Der Mensch ist und bleibt die größte Schwachstelle in Sachen Sicherheit - diesen Standpunkt vertritt der IBM-Manager Brian Truskowski auf der Sicherheitskonferenz RSA 2009.

von Georg Wieselsberger,
26.04.2009 10:41 Uhr

Auf der Sicherheitskonferenz RSA 2009 in San Francisco hat Brian Truskowski, General Manager des "Internet Security Systems"-Bereichs bei IBM, in seinem Vortrag darauf hingewiesen, dass trotz aller Fortschritte bei der Sicherheit das menschliche Element noch immer das schwächste Glied darstelle. "Wir müssen zugeben, dass Menschen immer auf eine gute Falschmeldung (Hoax) hereinfallen, dann müssen wir es akzeptieren und nach vorne sehen", so Truskowski. "Menschen sind ein unendliches Sicherheitsrisiko. Darum hat sich das Bemühen um Sicherheit zur Schnittstelle zwischen Mensch und Maschine verlagert, hauptsächlich Browser und Anwendungen", fügte der IBM-Manager hinzu und verwies dann auf Kevin Mitnick.
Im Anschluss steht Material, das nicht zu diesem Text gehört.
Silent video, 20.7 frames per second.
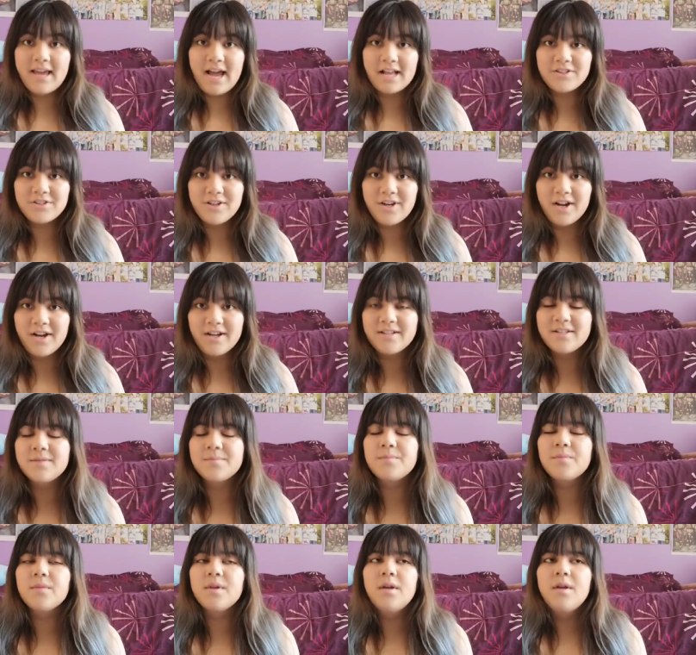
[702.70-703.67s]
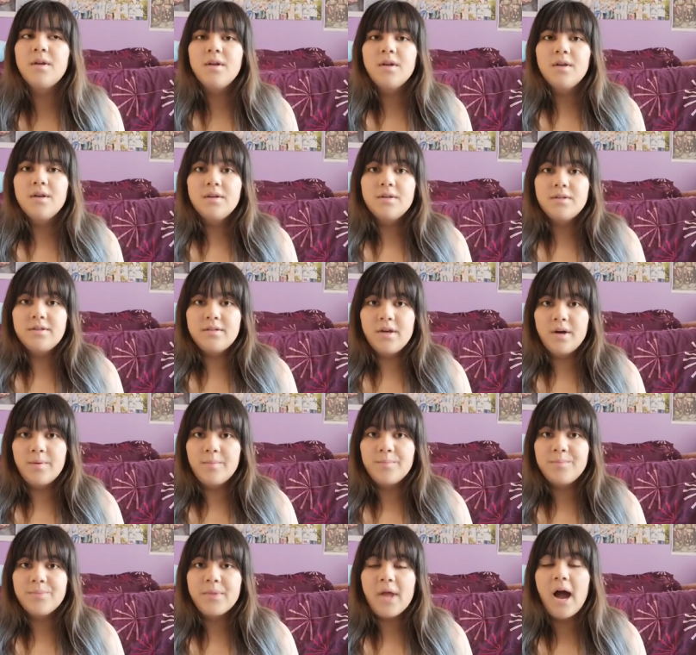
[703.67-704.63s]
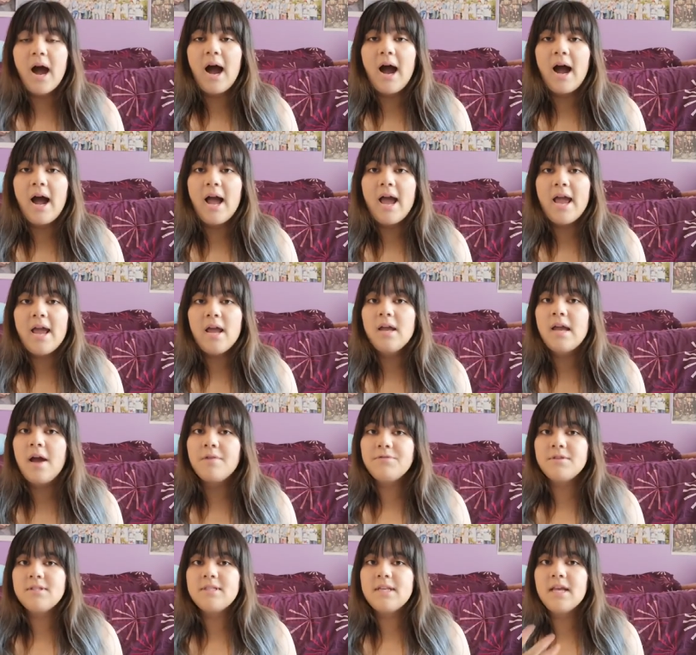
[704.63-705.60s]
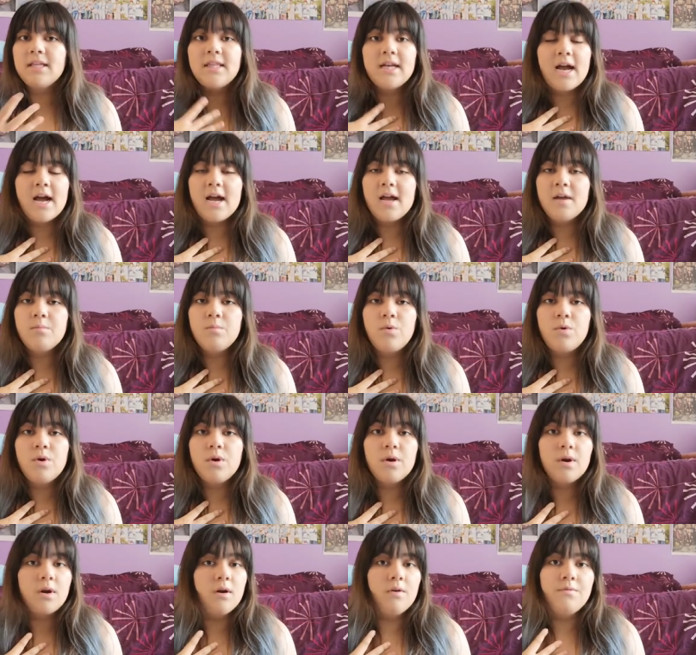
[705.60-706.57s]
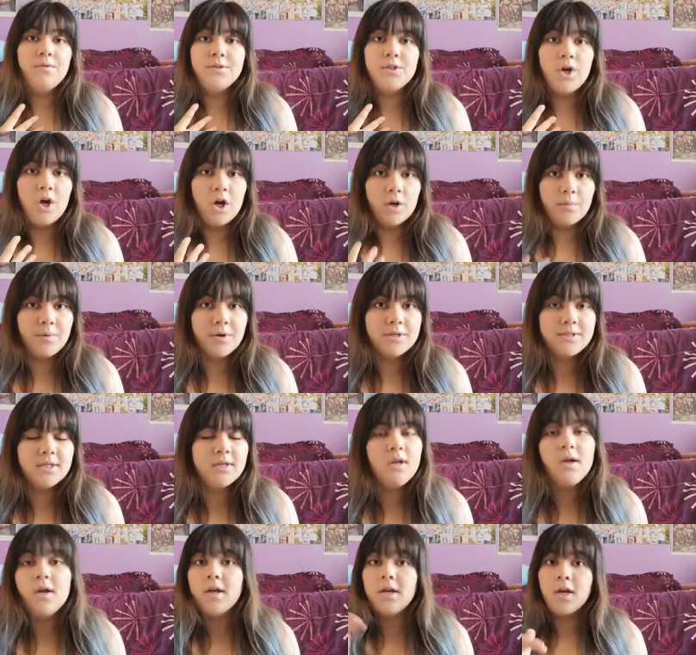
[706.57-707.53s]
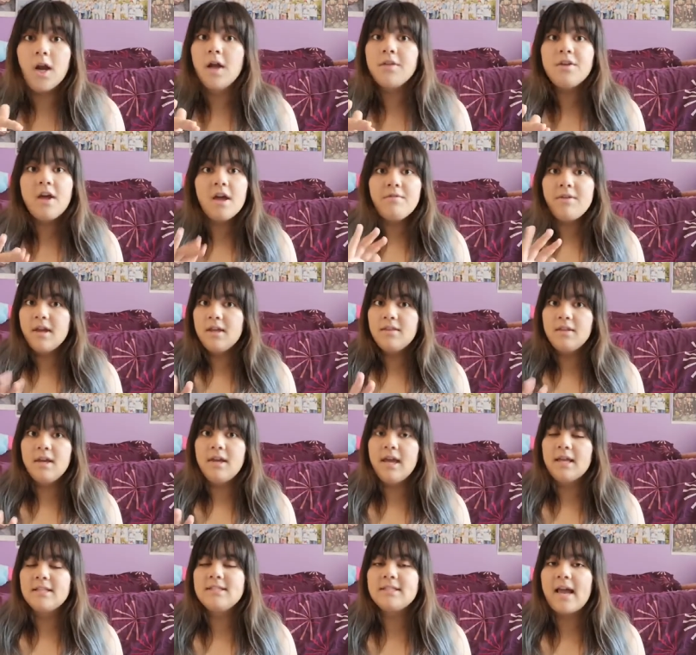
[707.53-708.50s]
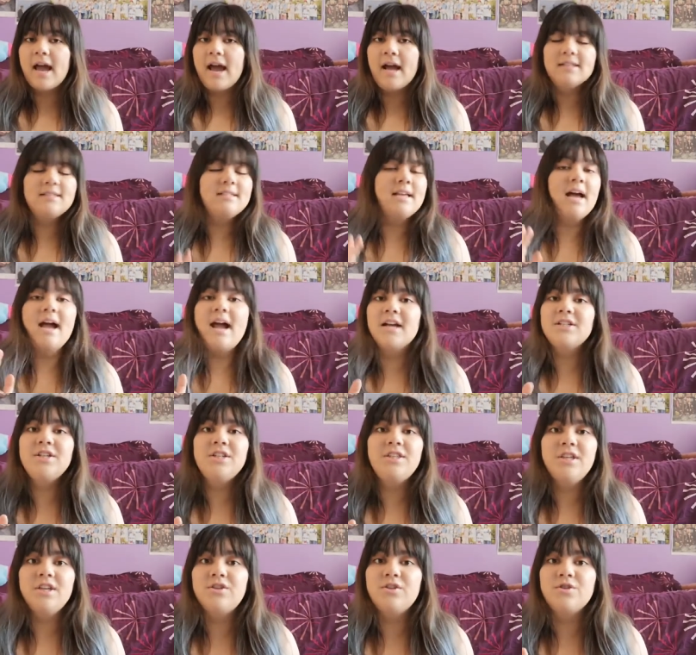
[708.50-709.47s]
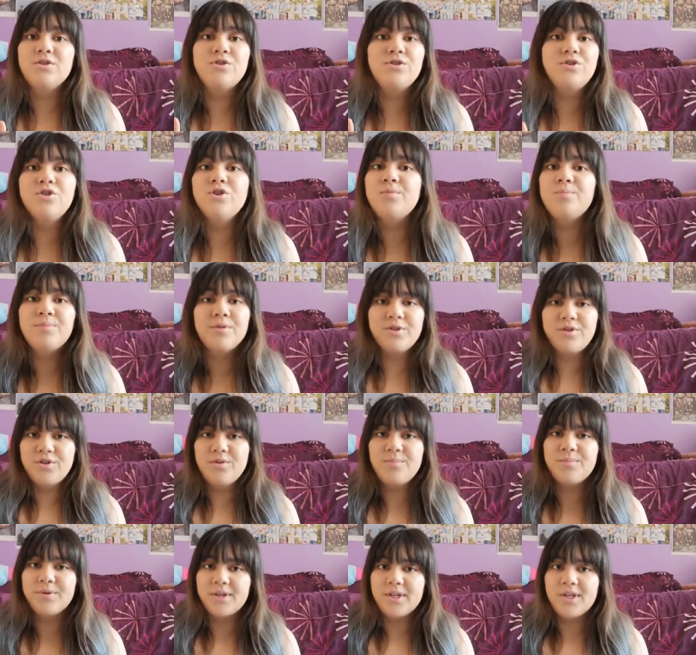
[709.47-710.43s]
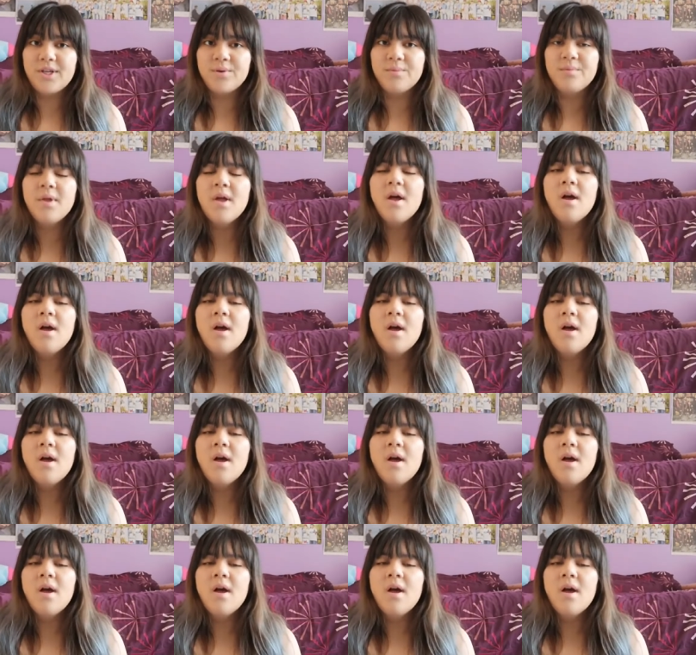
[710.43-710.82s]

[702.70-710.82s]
Cats or dogs. So, I have to say that I'm more of a dog person. Not that I have anything against cats. I actually think they're super, super cute.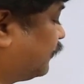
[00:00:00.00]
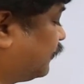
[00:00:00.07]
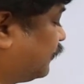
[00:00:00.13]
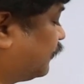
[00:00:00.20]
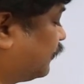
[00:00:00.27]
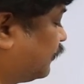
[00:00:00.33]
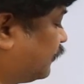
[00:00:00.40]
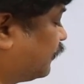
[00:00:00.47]

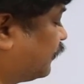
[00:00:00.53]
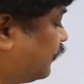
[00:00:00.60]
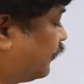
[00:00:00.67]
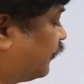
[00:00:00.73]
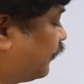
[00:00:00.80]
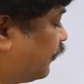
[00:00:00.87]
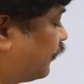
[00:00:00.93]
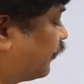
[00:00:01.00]

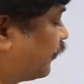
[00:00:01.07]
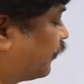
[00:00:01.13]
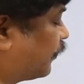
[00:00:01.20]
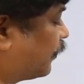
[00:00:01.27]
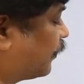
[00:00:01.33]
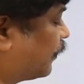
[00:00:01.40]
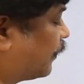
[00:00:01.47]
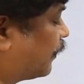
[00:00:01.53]

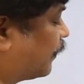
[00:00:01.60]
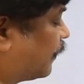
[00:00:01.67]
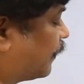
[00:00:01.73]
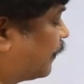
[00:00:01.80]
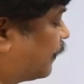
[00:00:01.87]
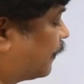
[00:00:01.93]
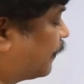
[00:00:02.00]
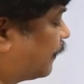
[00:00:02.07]

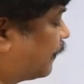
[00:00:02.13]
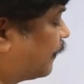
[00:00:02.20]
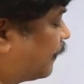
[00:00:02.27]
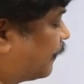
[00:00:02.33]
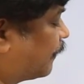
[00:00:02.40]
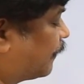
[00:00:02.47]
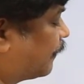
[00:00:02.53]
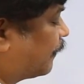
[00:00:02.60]

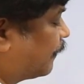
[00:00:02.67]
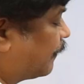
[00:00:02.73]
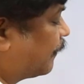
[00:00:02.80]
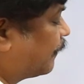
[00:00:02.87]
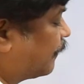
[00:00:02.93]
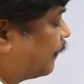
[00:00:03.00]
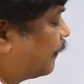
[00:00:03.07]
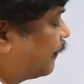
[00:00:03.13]

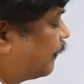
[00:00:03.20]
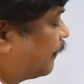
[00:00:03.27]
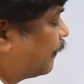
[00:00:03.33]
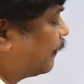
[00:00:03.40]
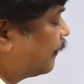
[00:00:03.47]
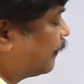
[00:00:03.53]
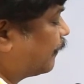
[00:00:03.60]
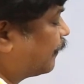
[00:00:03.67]

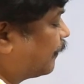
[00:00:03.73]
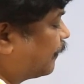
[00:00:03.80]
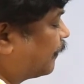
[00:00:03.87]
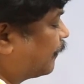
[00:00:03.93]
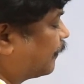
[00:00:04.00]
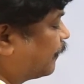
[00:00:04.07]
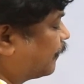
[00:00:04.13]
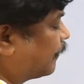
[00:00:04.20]

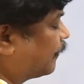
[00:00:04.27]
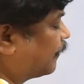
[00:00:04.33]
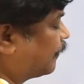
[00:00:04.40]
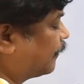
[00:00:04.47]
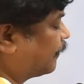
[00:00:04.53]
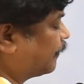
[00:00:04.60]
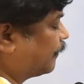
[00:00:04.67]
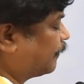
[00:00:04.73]

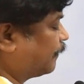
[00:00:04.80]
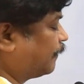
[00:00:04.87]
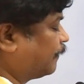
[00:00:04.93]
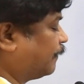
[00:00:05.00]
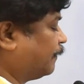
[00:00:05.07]
(silence)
Mitnick hatte in seiner Zeit als Hacker (erfolgreiche Ziele waren unter anderem das Pentagon und die NSA) wichtige Informationen wie Passwörter nicht nur durch seine IT-Fähigkeiten, sondern auch durch Social Engineering (Überredungskunst, soziale Manipulation) erhalten. Gegen diese Art, menschliche Schwächen auszunutzen, müsse man sich ebenfalls schützen, so Truskowski.